■ TASK BRIEF
Please write out the full listing beneath this line exactly, skipping its images.

= = = = =

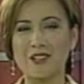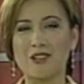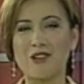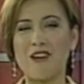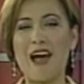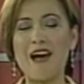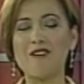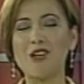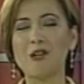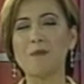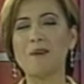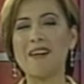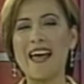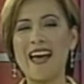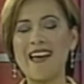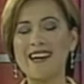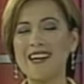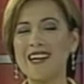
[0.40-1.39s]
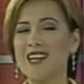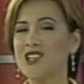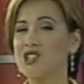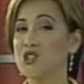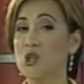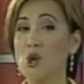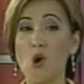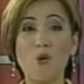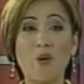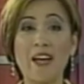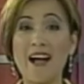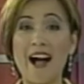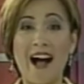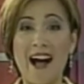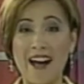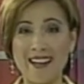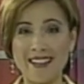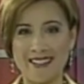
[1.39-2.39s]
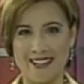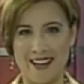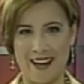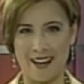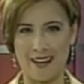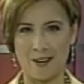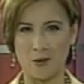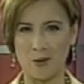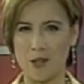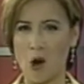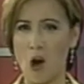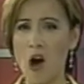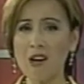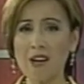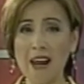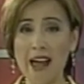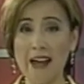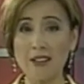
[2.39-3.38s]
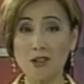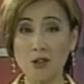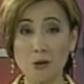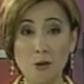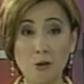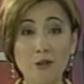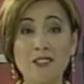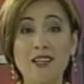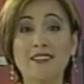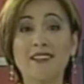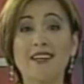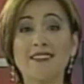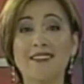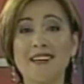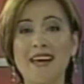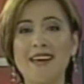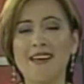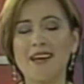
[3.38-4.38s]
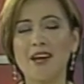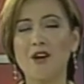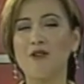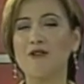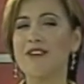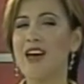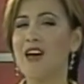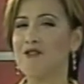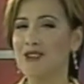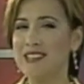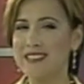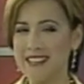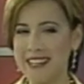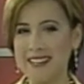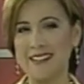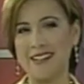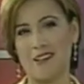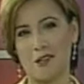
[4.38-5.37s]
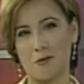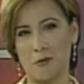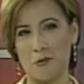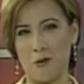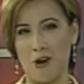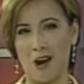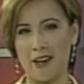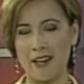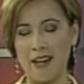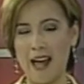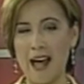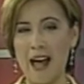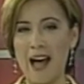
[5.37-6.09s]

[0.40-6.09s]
Travel planning is going high-tech with online tools that can take care of every detail abroad.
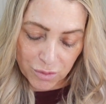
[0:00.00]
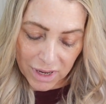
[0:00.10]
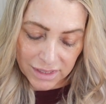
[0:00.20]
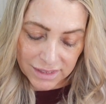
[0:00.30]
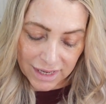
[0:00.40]

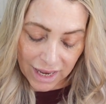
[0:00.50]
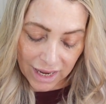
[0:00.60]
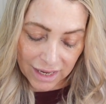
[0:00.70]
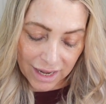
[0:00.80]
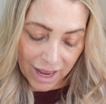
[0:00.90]

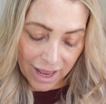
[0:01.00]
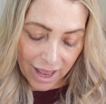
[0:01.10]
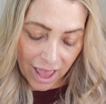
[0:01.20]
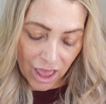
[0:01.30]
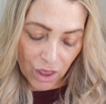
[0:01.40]
maintain a
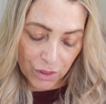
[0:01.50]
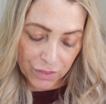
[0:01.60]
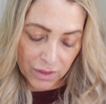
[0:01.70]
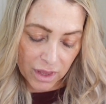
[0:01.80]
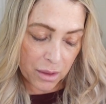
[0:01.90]

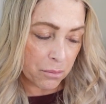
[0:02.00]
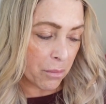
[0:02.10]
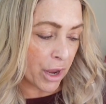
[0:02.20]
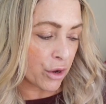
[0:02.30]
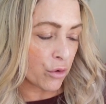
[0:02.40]
healthy
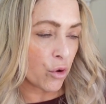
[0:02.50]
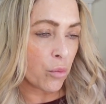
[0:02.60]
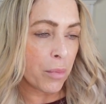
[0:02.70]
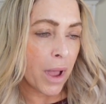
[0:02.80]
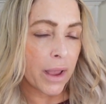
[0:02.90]

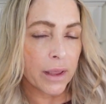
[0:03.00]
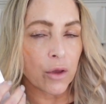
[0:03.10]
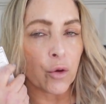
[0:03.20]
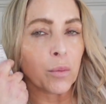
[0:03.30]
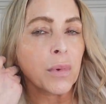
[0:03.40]

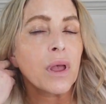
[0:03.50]
microbiome.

= = = = =

■ ANSWER TO THE PROBLEM
[0.40-1.39s]
[1.39-2.39s]
[2.39-3.38s]
[3.38-4.38s]
[4.38-5.37s]
[5.37-6.09s]

[0.40-6.09s]
Travel planning is going high-tech with online tools that can take care of every detail abroad.
[0:00.00]
[0:00.10]
[0:00.20]
[0:00.30]
[0:00.40]

[0:00.50]
[0:00.60]
[0:00.70]
[0:00.80]
[0:00.90]

[0:01.00]
[0:01.10]
[0:01.20]
[0:01.30]
[0:01.40]
maintain a
[0:01.50]
[0:01.60]
[0:01.70]
[0:01.80]
[0:01.90]

[0:02.00]
[0:02.10]
[0:02.20]
[0:02.30]
[0:02.40]
healthy
[0:02.50]
[0:02.60]
[0:02.70]
[0:02.80]
[0:02.90]

[0:03.00]
[0:03.10]
[0:03.20]
[0:03.30]
[0:03.40]

[0:03.50]
microbiome.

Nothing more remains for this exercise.